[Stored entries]
■ ■ ■ ■ ■

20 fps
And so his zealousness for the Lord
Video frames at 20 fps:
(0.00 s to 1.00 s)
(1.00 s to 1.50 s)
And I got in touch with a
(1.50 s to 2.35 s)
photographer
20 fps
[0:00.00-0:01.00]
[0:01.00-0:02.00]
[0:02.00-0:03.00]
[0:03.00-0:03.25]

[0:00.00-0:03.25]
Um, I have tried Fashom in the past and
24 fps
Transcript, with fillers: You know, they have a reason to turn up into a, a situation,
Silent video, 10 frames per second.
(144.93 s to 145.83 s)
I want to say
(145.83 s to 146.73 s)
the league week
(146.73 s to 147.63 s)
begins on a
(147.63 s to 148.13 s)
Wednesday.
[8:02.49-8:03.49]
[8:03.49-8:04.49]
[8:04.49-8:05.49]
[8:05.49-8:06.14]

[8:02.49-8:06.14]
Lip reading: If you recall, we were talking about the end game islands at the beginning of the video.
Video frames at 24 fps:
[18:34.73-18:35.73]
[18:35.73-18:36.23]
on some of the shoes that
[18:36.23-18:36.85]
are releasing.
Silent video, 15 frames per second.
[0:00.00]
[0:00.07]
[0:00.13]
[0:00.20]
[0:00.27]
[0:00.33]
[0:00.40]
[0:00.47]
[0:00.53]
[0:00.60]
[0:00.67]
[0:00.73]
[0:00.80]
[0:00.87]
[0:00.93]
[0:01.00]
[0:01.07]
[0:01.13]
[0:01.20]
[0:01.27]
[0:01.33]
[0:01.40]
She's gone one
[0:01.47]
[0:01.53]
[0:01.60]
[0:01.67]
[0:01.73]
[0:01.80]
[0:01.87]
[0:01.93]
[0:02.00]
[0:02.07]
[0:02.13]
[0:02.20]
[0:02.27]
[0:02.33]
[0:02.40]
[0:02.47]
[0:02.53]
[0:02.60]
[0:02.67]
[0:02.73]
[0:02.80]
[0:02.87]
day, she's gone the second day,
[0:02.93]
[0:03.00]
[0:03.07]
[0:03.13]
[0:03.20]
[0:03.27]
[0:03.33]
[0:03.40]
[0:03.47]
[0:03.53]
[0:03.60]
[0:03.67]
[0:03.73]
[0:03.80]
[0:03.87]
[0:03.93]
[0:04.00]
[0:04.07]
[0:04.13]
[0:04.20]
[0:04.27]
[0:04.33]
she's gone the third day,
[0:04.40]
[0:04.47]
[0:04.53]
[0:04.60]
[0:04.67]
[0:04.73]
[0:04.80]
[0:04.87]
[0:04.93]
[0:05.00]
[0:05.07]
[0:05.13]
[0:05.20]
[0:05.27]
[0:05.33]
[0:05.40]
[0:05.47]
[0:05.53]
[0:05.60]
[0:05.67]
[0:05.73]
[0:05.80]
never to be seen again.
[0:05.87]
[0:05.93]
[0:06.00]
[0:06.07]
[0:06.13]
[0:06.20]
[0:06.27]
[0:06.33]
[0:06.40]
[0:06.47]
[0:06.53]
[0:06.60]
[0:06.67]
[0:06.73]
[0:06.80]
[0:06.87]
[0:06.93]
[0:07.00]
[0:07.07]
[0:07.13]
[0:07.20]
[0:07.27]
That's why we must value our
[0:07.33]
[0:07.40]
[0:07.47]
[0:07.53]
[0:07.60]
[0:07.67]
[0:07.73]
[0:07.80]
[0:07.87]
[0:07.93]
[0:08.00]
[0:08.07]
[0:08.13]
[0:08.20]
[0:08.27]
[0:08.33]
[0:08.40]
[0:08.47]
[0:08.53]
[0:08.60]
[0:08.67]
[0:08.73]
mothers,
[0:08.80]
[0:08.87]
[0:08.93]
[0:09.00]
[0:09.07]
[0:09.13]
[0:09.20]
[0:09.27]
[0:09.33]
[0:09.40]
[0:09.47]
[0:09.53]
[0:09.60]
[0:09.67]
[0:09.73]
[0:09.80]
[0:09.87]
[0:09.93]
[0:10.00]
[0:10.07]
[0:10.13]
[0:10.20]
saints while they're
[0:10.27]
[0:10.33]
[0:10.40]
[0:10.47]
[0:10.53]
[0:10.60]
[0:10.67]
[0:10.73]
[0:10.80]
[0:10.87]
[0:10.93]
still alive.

■ ■ ■ ■ ■

→ **About this task**
The expected output is every line of the records in which the string "Silent" appears.

→ **Finished task**
Silent video, 10 frames per second.
Silent video, 15 frames per second.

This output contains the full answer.